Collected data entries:
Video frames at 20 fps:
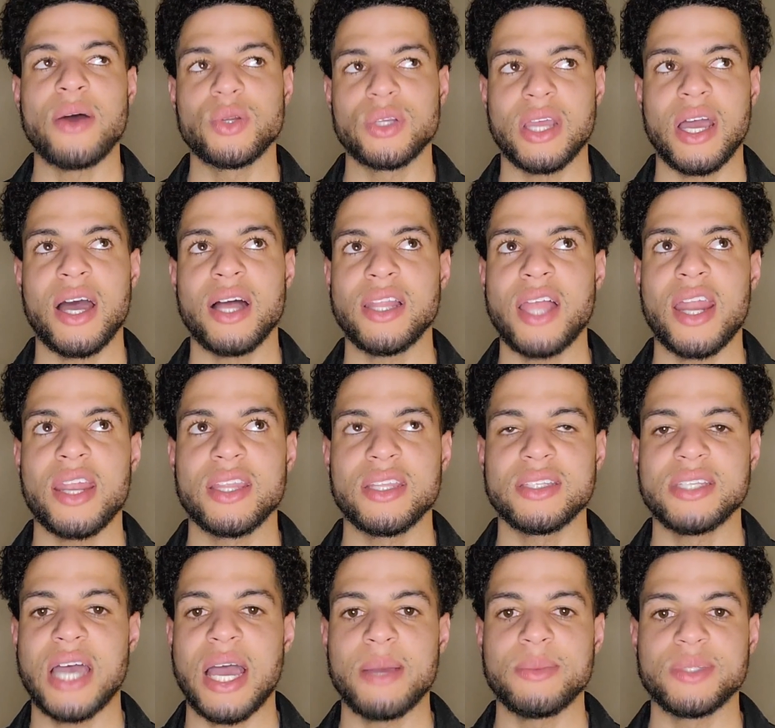a lot of the
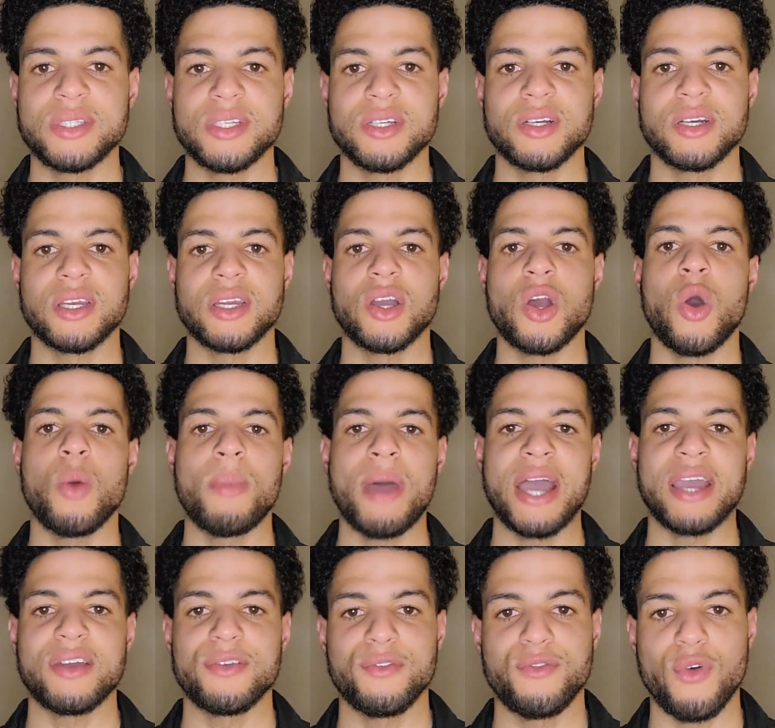times they're gonna go
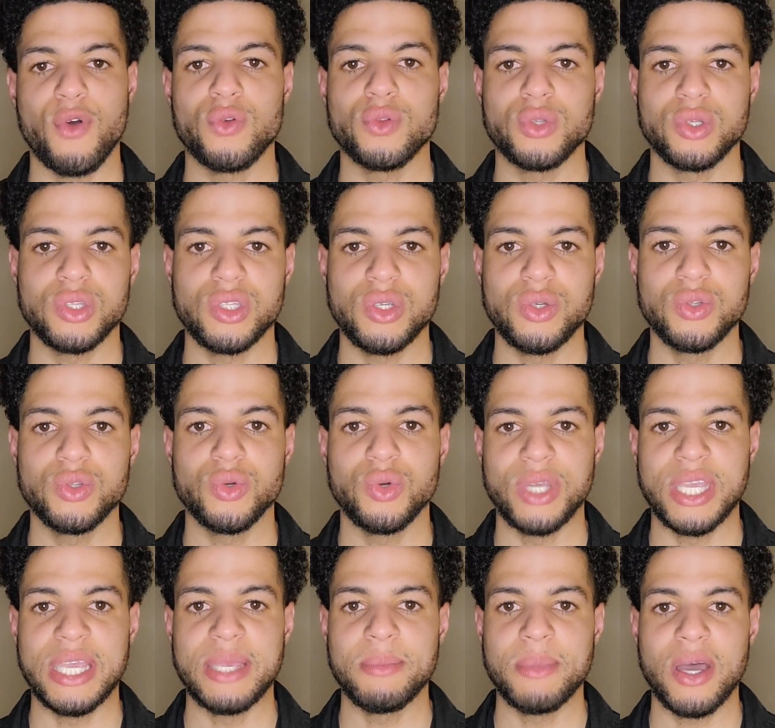back and forth with you through
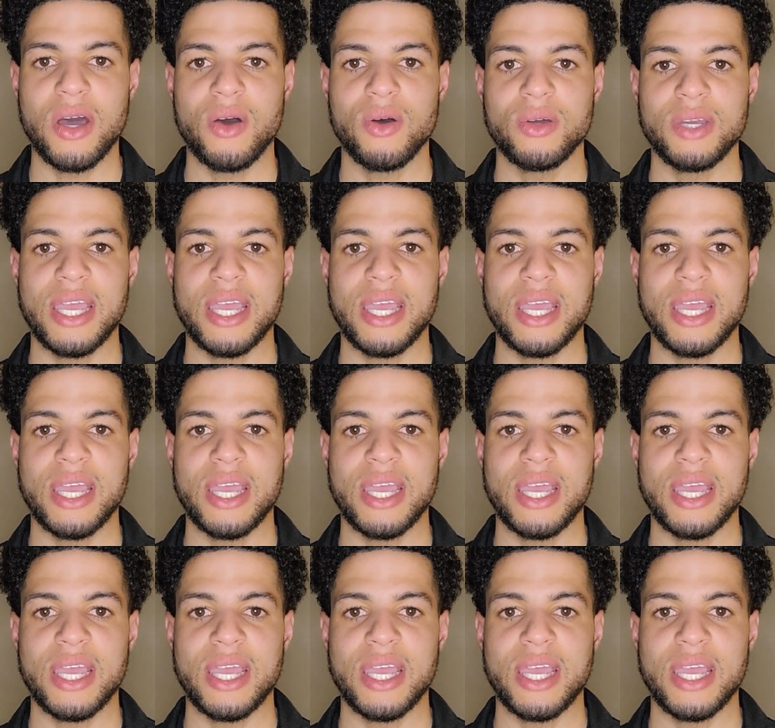email,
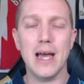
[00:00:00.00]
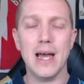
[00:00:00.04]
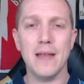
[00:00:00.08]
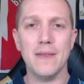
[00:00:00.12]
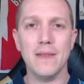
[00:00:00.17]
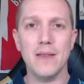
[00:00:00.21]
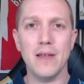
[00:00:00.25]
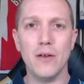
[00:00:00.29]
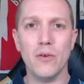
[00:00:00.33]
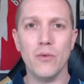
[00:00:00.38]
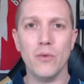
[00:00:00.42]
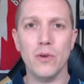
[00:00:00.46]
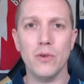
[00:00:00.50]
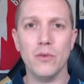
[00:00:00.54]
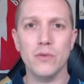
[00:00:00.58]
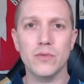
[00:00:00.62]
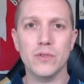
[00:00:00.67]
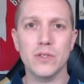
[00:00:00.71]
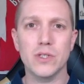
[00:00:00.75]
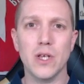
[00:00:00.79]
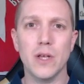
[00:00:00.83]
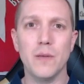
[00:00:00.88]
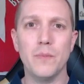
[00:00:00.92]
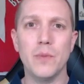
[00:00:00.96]
and there will
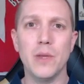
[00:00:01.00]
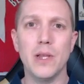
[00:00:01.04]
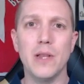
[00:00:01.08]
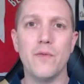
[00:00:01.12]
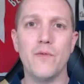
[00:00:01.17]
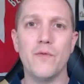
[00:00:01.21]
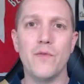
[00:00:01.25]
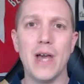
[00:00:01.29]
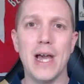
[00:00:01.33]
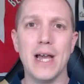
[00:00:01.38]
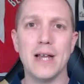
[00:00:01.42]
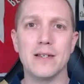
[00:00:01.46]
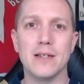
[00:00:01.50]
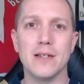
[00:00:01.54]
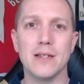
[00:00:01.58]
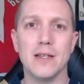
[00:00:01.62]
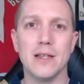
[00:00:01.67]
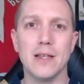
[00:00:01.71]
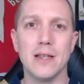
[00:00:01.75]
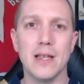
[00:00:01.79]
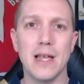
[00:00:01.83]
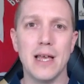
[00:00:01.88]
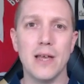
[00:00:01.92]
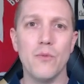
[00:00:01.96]
also be the factor
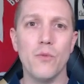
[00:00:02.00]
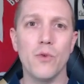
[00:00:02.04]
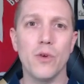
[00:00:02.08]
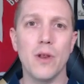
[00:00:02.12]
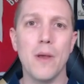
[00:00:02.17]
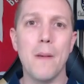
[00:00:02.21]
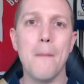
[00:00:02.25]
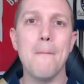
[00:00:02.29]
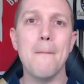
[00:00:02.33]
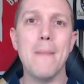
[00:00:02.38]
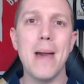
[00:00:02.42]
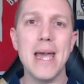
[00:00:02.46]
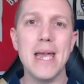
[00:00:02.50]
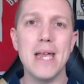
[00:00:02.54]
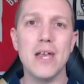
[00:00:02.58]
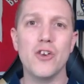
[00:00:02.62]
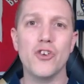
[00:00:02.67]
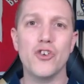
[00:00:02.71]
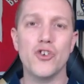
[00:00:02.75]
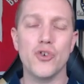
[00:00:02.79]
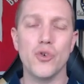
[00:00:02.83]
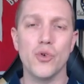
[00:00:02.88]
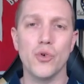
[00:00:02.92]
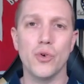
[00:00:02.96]
that they want to make
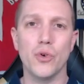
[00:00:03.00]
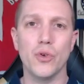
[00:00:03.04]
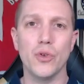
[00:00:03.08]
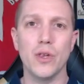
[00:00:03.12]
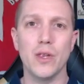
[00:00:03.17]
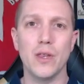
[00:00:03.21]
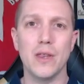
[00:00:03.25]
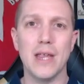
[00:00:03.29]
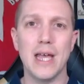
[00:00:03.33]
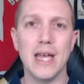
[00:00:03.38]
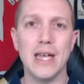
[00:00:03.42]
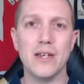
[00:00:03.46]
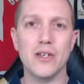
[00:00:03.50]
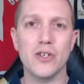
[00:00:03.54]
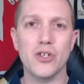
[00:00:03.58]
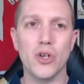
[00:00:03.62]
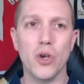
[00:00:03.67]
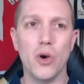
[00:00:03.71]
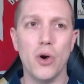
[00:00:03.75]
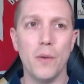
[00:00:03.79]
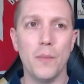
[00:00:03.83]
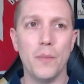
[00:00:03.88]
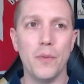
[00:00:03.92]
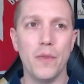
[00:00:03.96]
sure that they
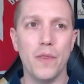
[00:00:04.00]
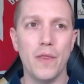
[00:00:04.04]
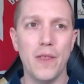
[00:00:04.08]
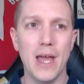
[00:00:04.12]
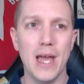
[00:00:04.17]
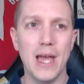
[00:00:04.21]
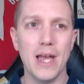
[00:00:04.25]
top their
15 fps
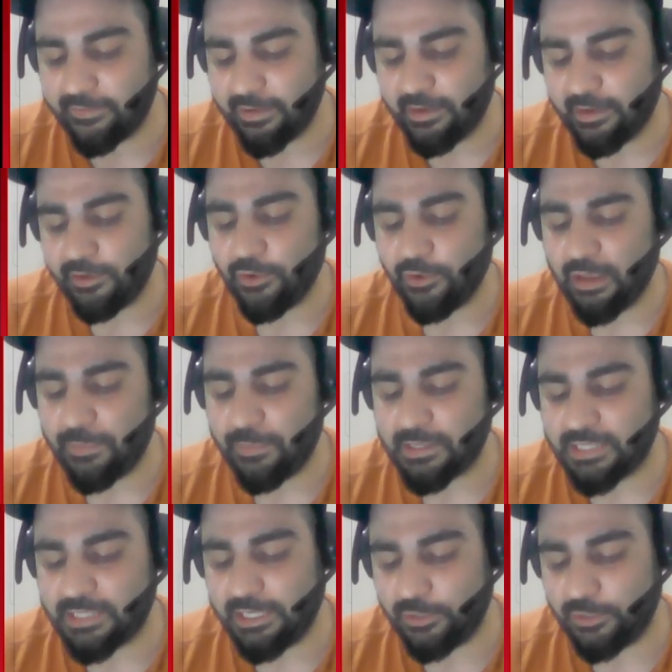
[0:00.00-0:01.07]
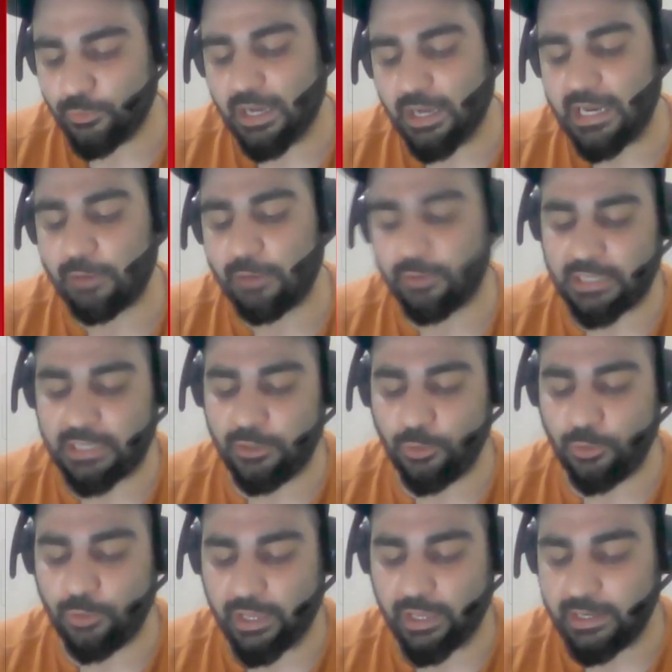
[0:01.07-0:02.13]
okay, plus 32, I'll have to tell you,
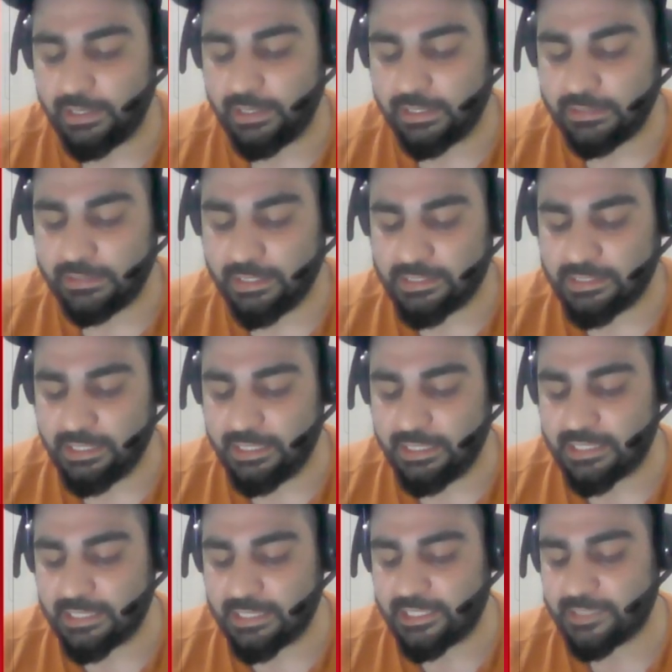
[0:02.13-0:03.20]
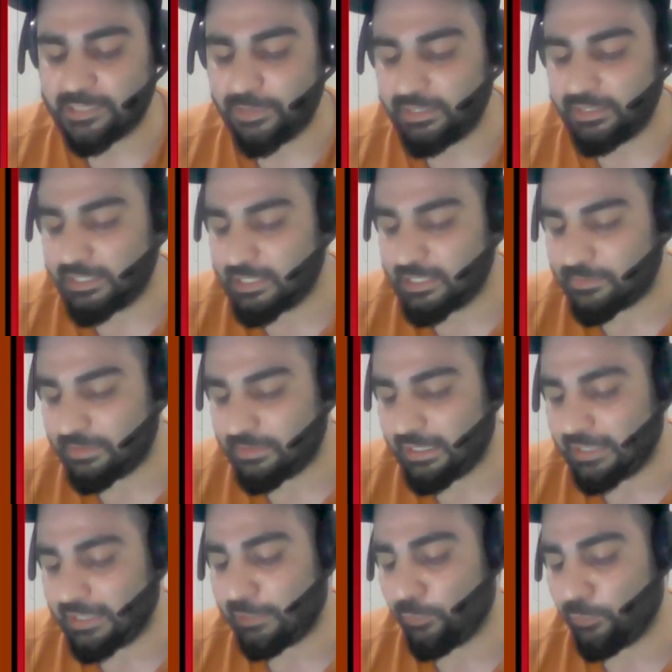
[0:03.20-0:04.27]
okay, this degree Celsius, this is greater
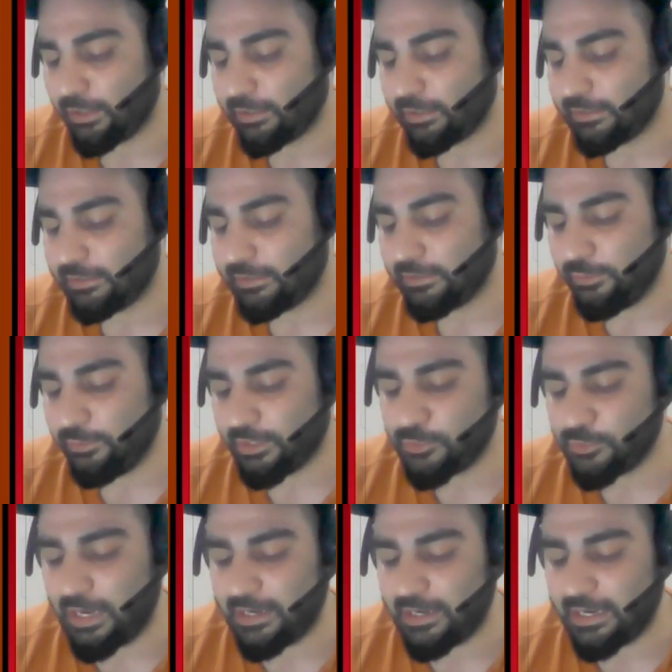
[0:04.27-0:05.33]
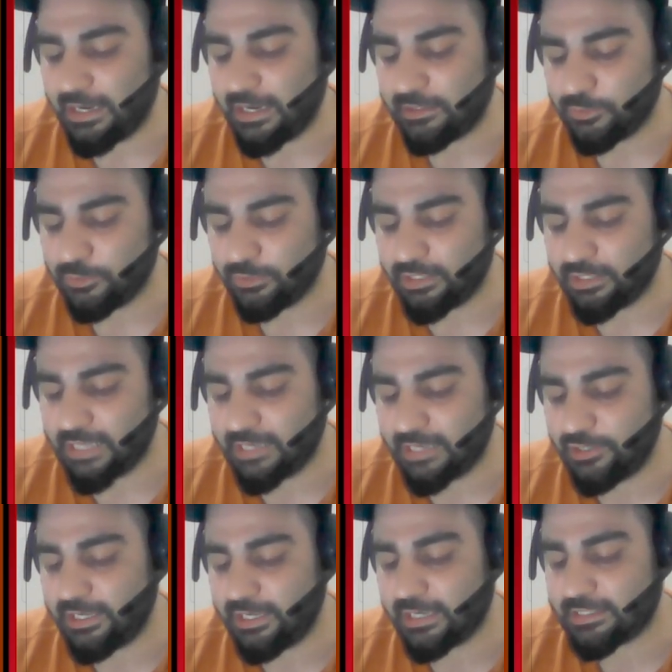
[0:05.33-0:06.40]
than 1. Okay, so I'll write, so this
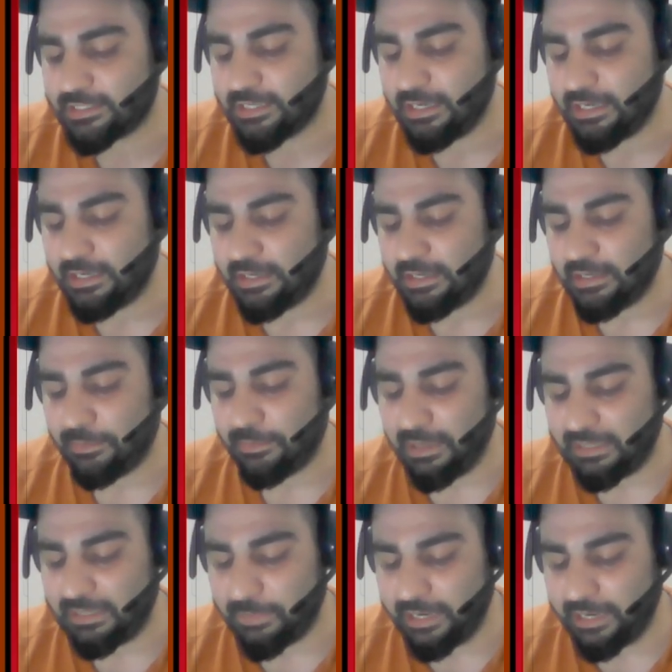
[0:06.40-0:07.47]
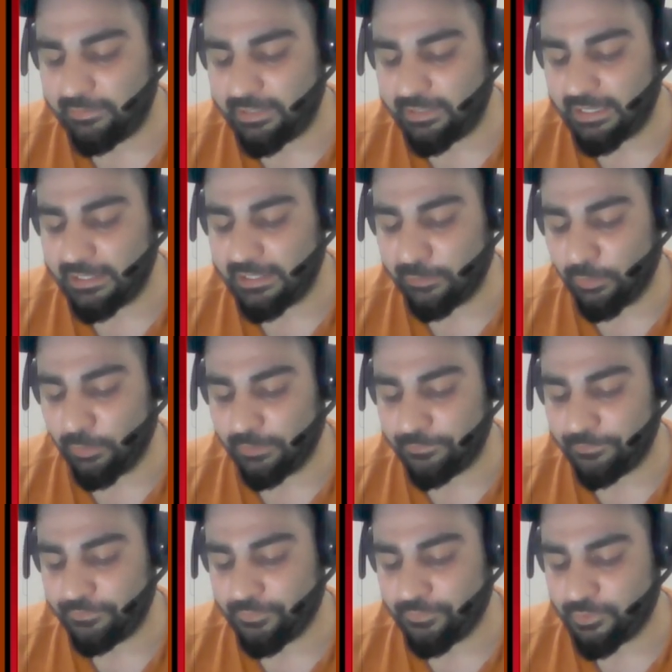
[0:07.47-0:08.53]
actually gets multiplied with greater than 1.
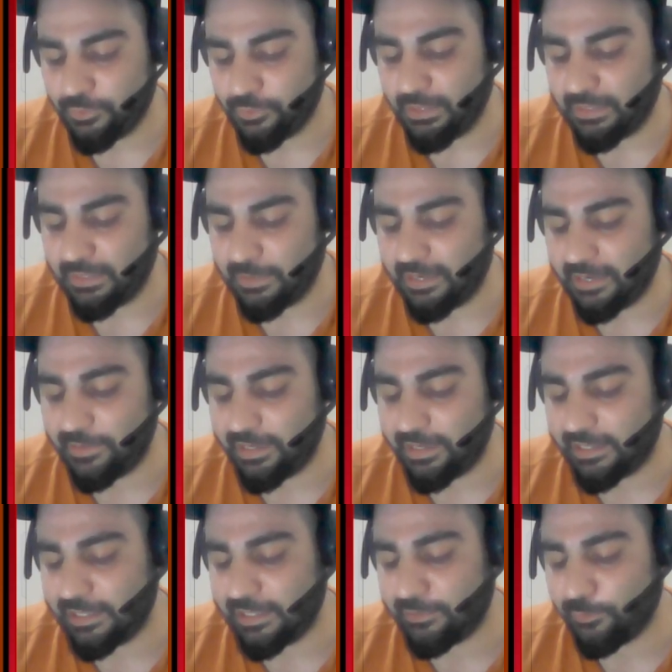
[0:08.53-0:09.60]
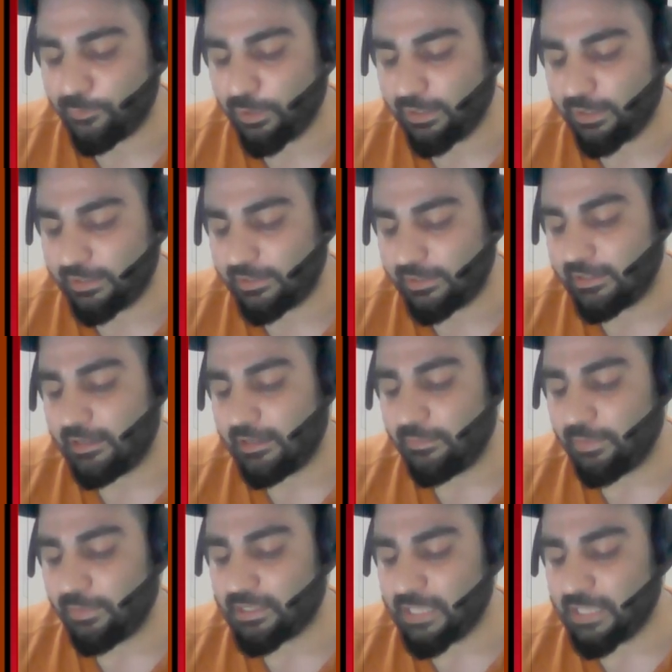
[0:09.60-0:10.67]
So multiplied by greater than 1
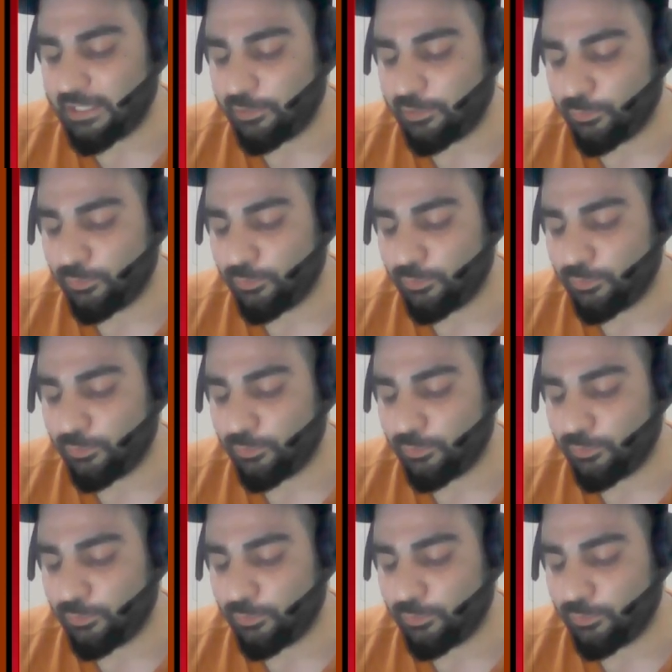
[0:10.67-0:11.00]
plus 32.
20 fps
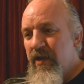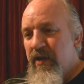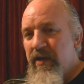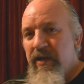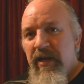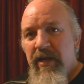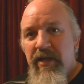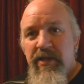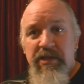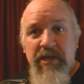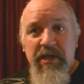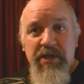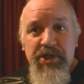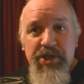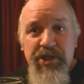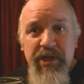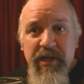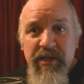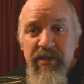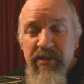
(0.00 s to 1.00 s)
I nearly said
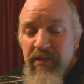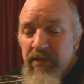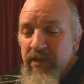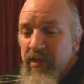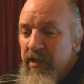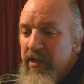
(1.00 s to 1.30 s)
shit.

-- What you are asked to do --
Set the entries down again exactly. Do not include the images.

-- Reply --
Video frames at 20 fps:
a lot of the
times they're gonna go
back and forth with you through
email,
[00:00:00.00]
[00:00:00.04]
[00:00:00.08]
[00:00:00.12]
[00:00:00.17]
[00:00:00.21]
[00:00:00.25]
[00:00:00.29]
[00:00:00.33]
[00:00:00.38]
[00:00:00.42]
[00:00:00.46]
[00:00:00.50]
[00:00:00.54]
[00:00:00.58]
[00:00:00.62]
[00:00:00.67]
[00:00:00.71]
[00:00:00.75]
[00:00:00.79]
[00:00:00.83]
[00:00:00.88]
[00:00:00.92]
[00:00:00.96]
and there will
[00:00:01.00]
[00:00:01.04]
[00:00:01.08]
[00:00:01.12]
[00:00:01.17]
[00:00:01.21]
[00:00:01.25]
[00:00:01.29]
[00:00:01.33]
[00:00:01.38]
[00:00:01.42]
[00:00:01.46]
[00:00:01.50]
[00:00:01.54]
[00:00:01.58]
[00:00:01.62]
[00:00:01.67]
[00:00:01.71]
[00:00:01.75]
[00:00:01.79]
[00:00:01.83]
[00:00:01.88]
[00:00:01.92]
[00:00:01.96]
also be the factor
[00:00:02.00]
[00:00:02.04]
[00:00:02.08]
[00:00:02.12]
[00:00:02.17]
[00:00:02.21]
[00:00:02.25]
[00:00:02.29]
[00:00:02.33]
[00:00:02.38]
[00:00:02.42]
[00:00:02.46]
[00:00:02.50]
[00:00:02.54]
[00:00:02.58]
[00:00:02.62]
[00:00:02.67]
[00:00:02.71]
[00:00:02.75]
[00:00:02.79]
[00:00:02.83]
[00:00:02.88]
[00:00:02.92]
[00:00:02.96]
that they want to make
[00:00:03.00]
[00:00:03.04]
[00:00:03.08]
[00:00:03.12]
[00:00:03.17]
[00:00:03.21]
[00:00:03.25]
[00:00:03.29]
[00:00:03.33]
[00:00:03.38]
[00:00:03.42]
[00:00:03.46]
[00:00:03.50]
[00:00:03.54]
[00:00:03.58]
[00:00:03.62]
[00:00:03.67]
[00:00:03.71]
[00:00:03.75]
[00:00:03.79]
[00:00:03.83]
[00:00:03.88]
[00:00:03.92]
[00:00:03.96]
sure that they
[00:00:04.00]
[00:00:04.04]
[00:00:04.08]
[00:00:04.12]
[00:00:04.17]
[00:00:04.21]
[00:00:04.25]
top their
15 fps
[0:00.00-0:01.07]
[0:01.07-0:02.13]
okay, plus 32, I'll have to tell you,
[0:02.13-0:03.20]
[0:03.20-0:04.27]
okay, this degree Celsius, this is greater
[0:04.27-0:05.33]
[0:05.33-0:06.40]
than 1. Okay, so I'll write, so this
[0:06.40-0:07.47]
[0:07.47-0:08.53]
actually gets multiplied with greater than 1.
[0:08.53-0:09.60]
[0:09.60-0:10.67]
So multiplied by greater than 1
[0:10.67-0:11.00]
plus 32.
20 fps
(0.00 s to 1.00 s)
I nearly said
(1.00 s to 1.30 s)
shit.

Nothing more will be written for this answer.